Mi subte de madera
Gustavo Nielsen
La idea central de “El amor enfermo”, la segunda novela que escribí, me la dio Benjamín Hopenhayn, el padre de Silvia. Había invitado a todos sus hijos con sus respectivas familias a un viaje al Caribe, en el que caí bien parado. Hacía poco que salía con Silvia, fue un regalo del amor. Benjamín era un tipo genial. Pero se me cayó un poco cuando, en una de esas esperas a las que los vuelos nos tienen acostumbrados, me dijo que me regalaba un tema para escribir una novela. No hay nada que sea menos sugerente que esa frase. Se lo dije, pero él estaba decidido a contármela, lo escuché.

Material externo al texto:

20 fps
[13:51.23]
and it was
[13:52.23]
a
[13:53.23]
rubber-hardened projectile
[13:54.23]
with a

“Un tipo que va en un vagón de subte empieza a escuchar solamente una conversación, y no puede distinguir a los que dialogan entre los pasajeros. Entonces se da cuenta de que la conversación pasa en otro vagón. Por algún motivo extraño ha logrado aislarla: las voces de las dos mujeres parecen dirigirse directamente a su cerebro”.

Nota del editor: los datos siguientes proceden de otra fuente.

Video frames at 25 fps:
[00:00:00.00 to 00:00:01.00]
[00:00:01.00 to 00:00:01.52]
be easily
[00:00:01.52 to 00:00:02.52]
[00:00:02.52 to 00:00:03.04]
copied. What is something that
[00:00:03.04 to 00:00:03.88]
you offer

El hombre pasó a ser Saravia, y el entuerto ocupó casi cuatrocientas páginas donde el pobre pasa de experimentar escuchas a distancia a quedarse sordo completamente. Para escribirlo tuve que pedirle a un amigo que trabaja en audio que me fabricara un juego de micrófonos espía, muy pequeños y de altísima calidad, para meter en todos lados. Así grabé los sonidos de Paloko, mientras Saravia jugaba al bowling, los de un hormiguero atestado en el jardín botánico, los de una pareja sentada en un banco en Plaza Francia y, sobre todo, los del subte.
Viajé en todas las líneas, pero el único sonido de subte verdadero lo daba la A. Lo chequeé con amigos, el trencito de madera era el subte, los demás podían ser un tren, o una parodia. Amé esos vagoncitos de madera en los que se subía Saravia con su pena a cuestas, de Werther cuarentón. Pensar que no están más.
Cuando los del PRO los descartaron, le sacaron nostalgia a la ciudad.